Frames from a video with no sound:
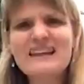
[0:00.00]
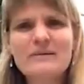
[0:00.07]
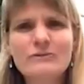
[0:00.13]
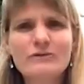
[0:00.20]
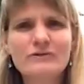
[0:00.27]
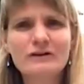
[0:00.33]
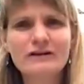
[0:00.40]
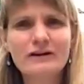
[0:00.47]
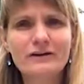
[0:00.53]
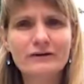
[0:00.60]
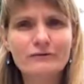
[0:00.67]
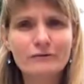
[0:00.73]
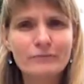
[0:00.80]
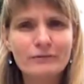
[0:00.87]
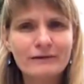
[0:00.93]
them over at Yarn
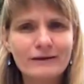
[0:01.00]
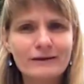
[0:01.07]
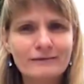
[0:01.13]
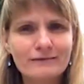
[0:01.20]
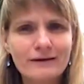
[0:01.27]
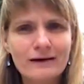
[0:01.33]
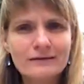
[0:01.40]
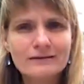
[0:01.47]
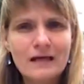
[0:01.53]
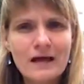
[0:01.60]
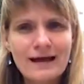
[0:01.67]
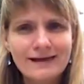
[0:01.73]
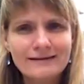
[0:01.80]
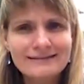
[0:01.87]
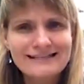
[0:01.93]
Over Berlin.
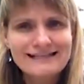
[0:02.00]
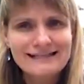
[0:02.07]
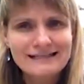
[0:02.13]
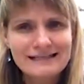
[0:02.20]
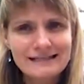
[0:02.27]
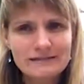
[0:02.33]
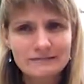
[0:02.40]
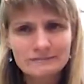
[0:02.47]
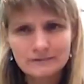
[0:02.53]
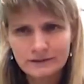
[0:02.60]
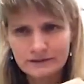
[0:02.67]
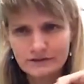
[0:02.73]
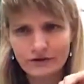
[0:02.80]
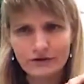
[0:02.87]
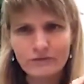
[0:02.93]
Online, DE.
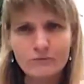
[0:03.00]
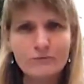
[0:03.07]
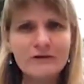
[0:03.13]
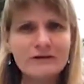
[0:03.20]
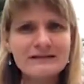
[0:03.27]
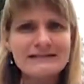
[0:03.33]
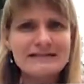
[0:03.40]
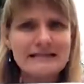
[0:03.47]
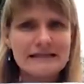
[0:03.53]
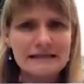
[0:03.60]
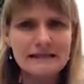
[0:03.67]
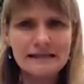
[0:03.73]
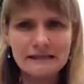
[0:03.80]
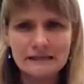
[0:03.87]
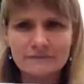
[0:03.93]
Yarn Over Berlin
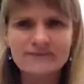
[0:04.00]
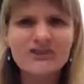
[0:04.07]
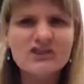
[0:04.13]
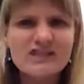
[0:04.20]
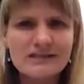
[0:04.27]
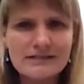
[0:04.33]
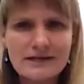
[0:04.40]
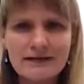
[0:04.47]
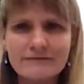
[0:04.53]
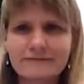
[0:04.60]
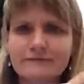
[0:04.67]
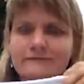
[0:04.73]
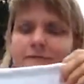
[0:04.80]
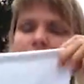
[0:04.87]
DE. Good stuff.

-------------------------

Problem: Aside from the pictures, repeat the listing exactly.

Exercise response:
Frames from a video with no sound:
[0:00.00]
[0:00.07]
[0:00.13]
[0:00.20]
[0:00.27]
[0:00.33]
[0:00.40]
[0:00.47]
[0:00.53]
[0:00.60]
[0:00.67]
[0:00.73]
[0:00.80]
[0:00.87]
[0:00.93]
them over at Yarn
[0:01.00]
[0:01.07]
[0:01.13]
[0:01.20]
[0:01.27]
[0:01.33]
[0:01.40]
[0:01.47]
[0:01.53]
[0:01.60]
[0:01.67]
[0:01.73]
[0:01.80]
[0:01.87]
[0:01.93]
Over Berlin.
[0:02.00]
[0:02.07]
[0:02.13]
[0:02.20]
[0:02.27]
[0:02.33]
[0:02.40]
[0:02.47]
[0:02.53]
[0:02.60]
[0:02.67]
[0:02.73]
[0:02.80]
[0:02.87]
[0:02.93]
Online, DE.
[0:03.00]
[0:03.07]
[0:03.13]
[0:03.20]
[0:03.27]
[0:03.33]
[0:03.40]
[0:03.47]
[0:03.53]
[0:03.60]
[0:03.67]
[0:03.73]
[0:03.80]
[0:03.87]
[0:03.93]
Yarn Over Berlin
[0:04.00]
[0:04.07]
[0:04.13]
[0:04.20]
[0:04.27]
[0:04.33]
[0:04.40]
[0:04.47]
[0:04.53]
[0:04.60]
[0:04.67]
[0:04.73]
[0:04.80]
[0:04.87]
DE. Good stuff.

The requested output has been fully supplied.